While parts of the blend stack can live in actual registers, limiting ourselves to that would put a hard and small limit on the supported maximal depth.

Coarse history

2020/10/16 - https://github.com/linebender/vello/pull/34 basic clips, no stack

2020/11/23 - https://github.com/linebender/vello/pull/44 clip stack, limit of 4

2020/11/25 - https://github.com/linebender/vello/pull/45 clip stack of 4 in registers, spilling to memory with a linked list of stack frames

2020/12/07 - https://github.com/linebender/vello/commit/4de67d9081db59883838d5060c5d966462838775 Unifies GPU memory management, using a single buffer for all memory

2021/04/08 - https://github.com/linebender/vello/commit/22507dea0e15b003bcac8dad215e3e80921ff78a Preallocates stack space, removing allocations from the fine shader. Removes local blend stack, always using the buffer.

2021/04/10 - https://github.com/linebender/vello/issues/83 Discovers poor performance on Adreno 640, a mobile GPU

2021/04/29 - https://github.com/linebender/vello/issues/83 Discovers that poor performance is due to unifying the buffers, and accessing read-only data through a read/write binding. Decides to merge PR 77 to fix this.

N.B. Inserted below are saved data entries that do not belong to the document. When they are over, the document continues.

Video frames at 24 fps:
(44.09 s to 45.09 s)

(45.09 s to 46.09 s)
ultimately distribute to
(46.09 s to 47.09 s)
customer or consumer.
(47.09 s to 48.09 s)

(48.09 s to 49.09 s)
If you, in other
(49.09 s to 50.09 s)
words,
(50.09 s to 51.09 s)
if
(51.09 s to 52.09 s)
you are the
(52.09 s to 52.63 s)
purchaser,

2021/07/13 - https://github.com/linebender/vello/pull/77 Removes the buffer-based blend stack, instead allocates an array with 128 entries, assuming drivers will move it to scratch space.

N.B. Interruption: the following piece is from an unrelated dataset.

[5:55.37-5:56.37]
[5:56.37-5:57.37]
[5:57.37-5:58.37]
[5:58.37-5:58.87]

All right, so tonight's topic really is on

2021/12/08 - https://github.com/linebender/vello/issues/83 Discovers that the approach from PR 77 works poorly, causing artifacts and crashes on an AMD 5700 XT, and learning that there is poor driver support for large arrays and relying on scratch space.

2022/02/26 - https://github.com/linebender/vello/issues/155 Points out that the large array has a negative performance impact.

2022/03/02 - https://github.com/linebender/vello/issues/156 Lays out “final” plan for blend stack.

2022/04/04 - https://github.com/linebender/vello/issues/163 Another issue pointing out the poor performance of a large array.

2022/05/20 - https://github.com/linebender/vello/pull/173 Implements the blend stack as described in issue 156, except it still uses a single, large buffer for all memory, and there is no OOM detection. This basically reverts PR 77.

2022/07/14 - https://github.com/linebender/vello/pull/181 Implements “robust dynamic memory”. Fine-grained OOM information per stage. Separate buffer for blend stack (finally fixing issue 83). Retrying stages when they need more memory. Blend buffer is reallocated according to the result of the coarse stage, before running fine stage.

2022/10/24–2022/11/27 Rewrite using WebGPU. In the process we’ve completely lost blend stack spilling and robust dynamic memory.

2023/01/19 - https://github.com/linebender/vello/pull/257 Adds some GPU-side work for robust memory, but it’s not hooked up to anything. Blend stack spilling is still missing.

2024/04/01 - https://github.com/linebender/vello/pull/537 Adds some GPU-side work for robust memory (again?) Still not hooked up to anything, still no blend stack spilling.

2024/08/06 - https://github.com/linebender/vello/pull/657 Adds blend stack spilling. The buffer for this has a fixed size, and frankly overflows quickly.